EXERCISE DESCRIPTION: Images are to be dropped, and the rest of the data reproduced exactly.

EXERCISE MATERIAL:
- - - - -

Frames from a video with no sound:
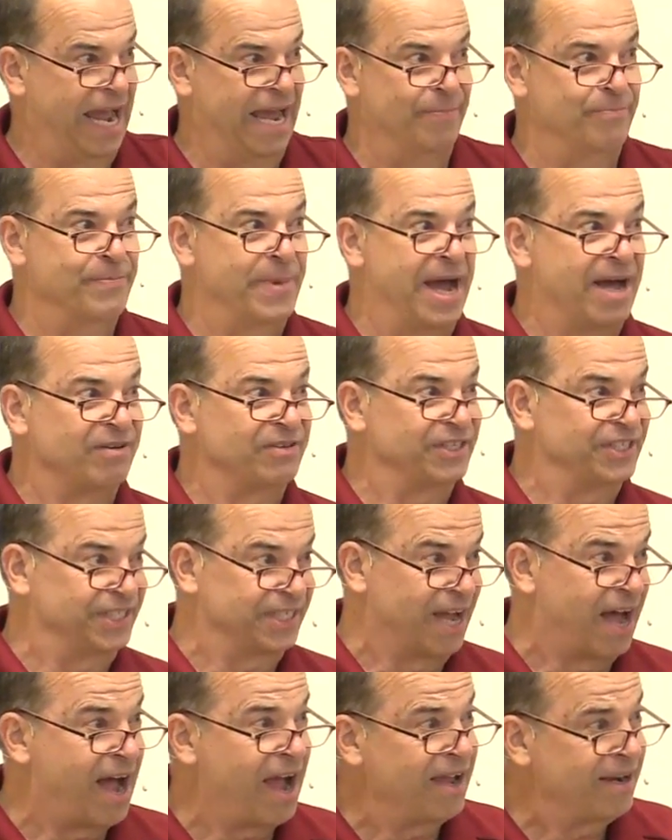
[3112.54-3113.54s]
and Mount
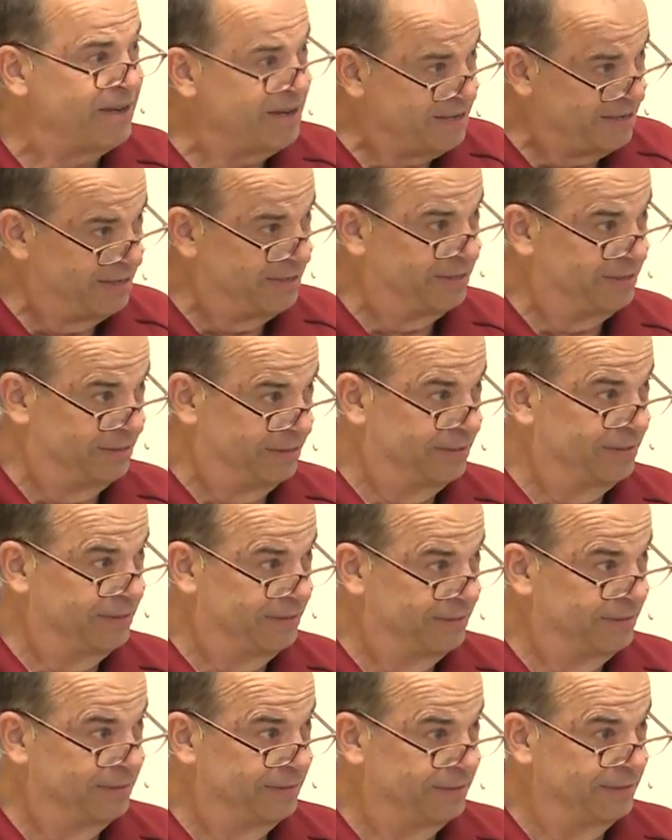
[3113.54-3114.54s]
Zion.
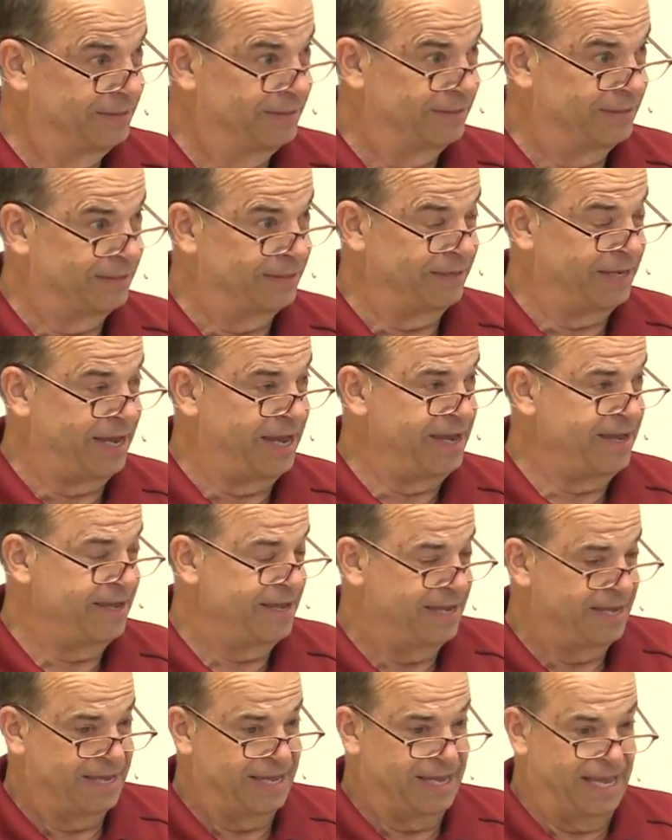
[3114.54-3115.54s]
Okay?
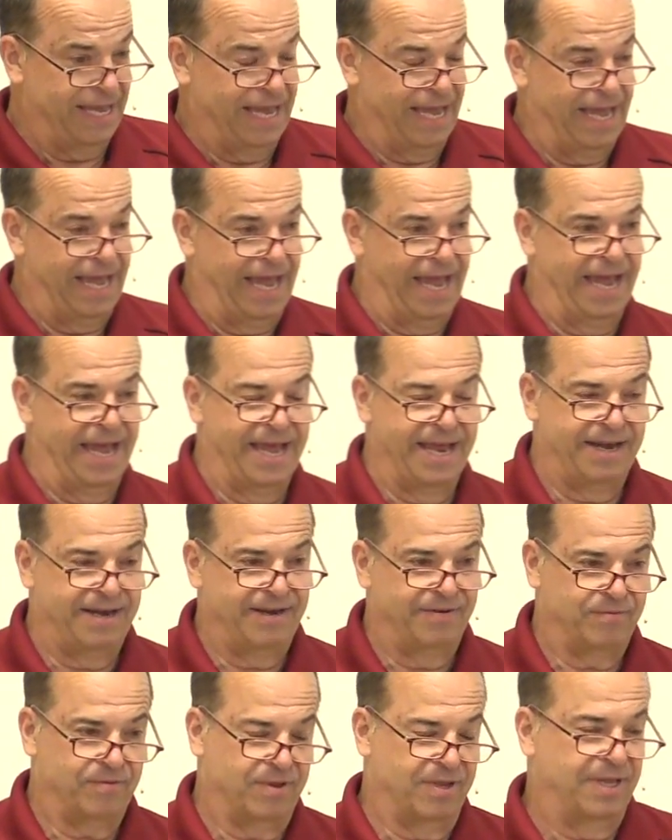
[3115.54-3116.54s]
And
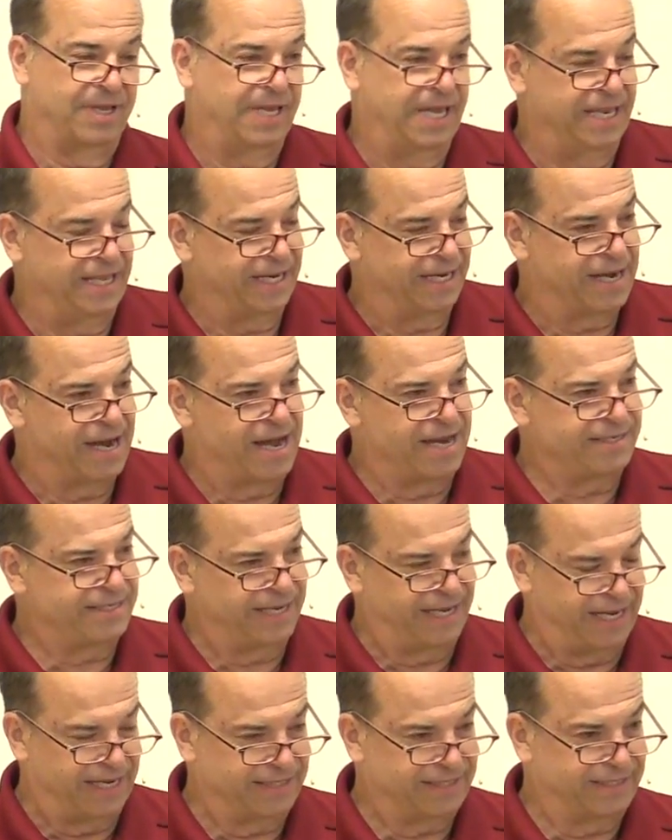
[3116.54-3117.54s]
in the
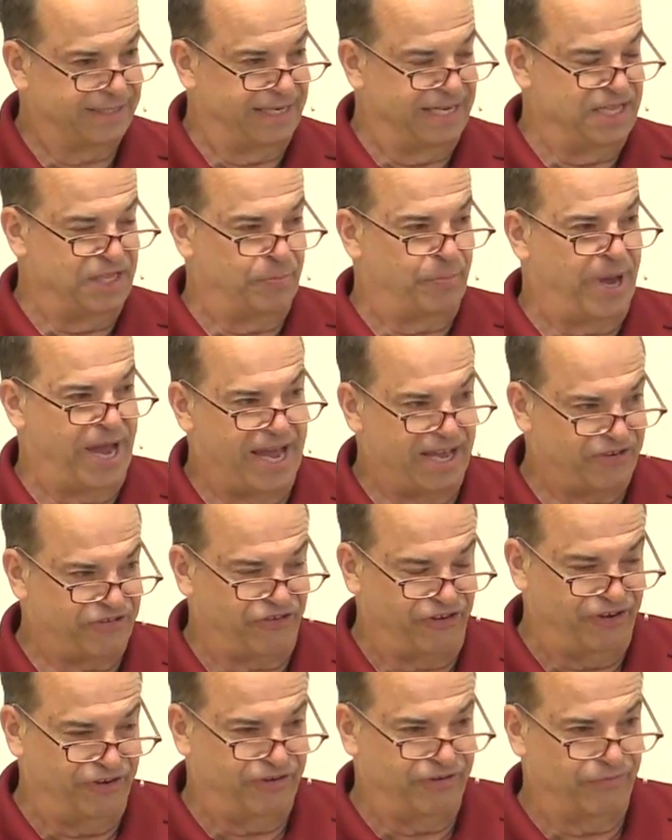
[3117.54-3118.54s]
context, in the
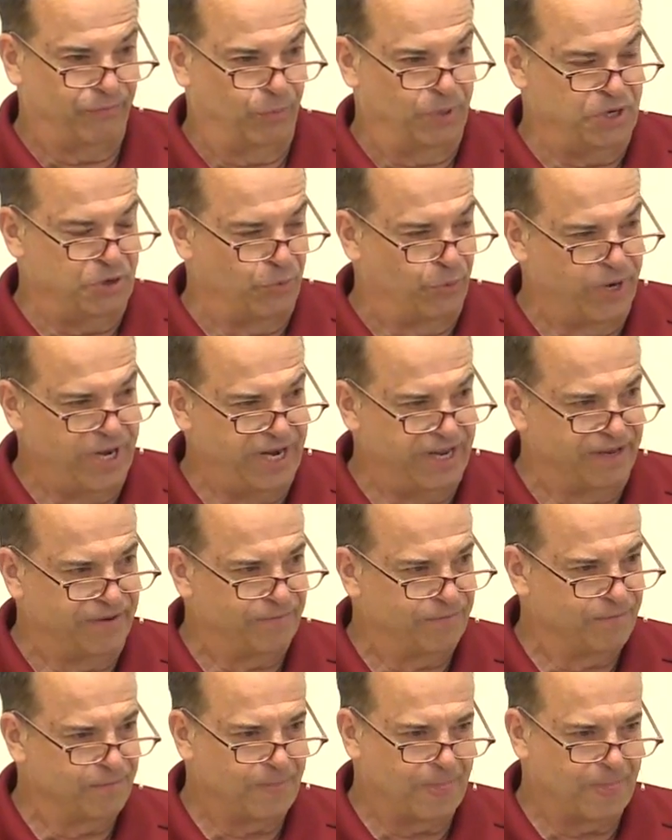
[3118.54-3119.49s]
passage, when you read it,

- - - - -

WRITTEN SOLUTION:
Frames from a video with no sound:
[3112.54-3113.54s]
and Mount
[3113.54-3114.54s]
Zion.
[3114.54-3115.54s]
Okay?
[3115.54-3116.54s]
And
[3116.54-3117.54s]
in the
[3117.54-3118.54s]
context, in the
[3118.54-3119.49s]
passage, when you read it,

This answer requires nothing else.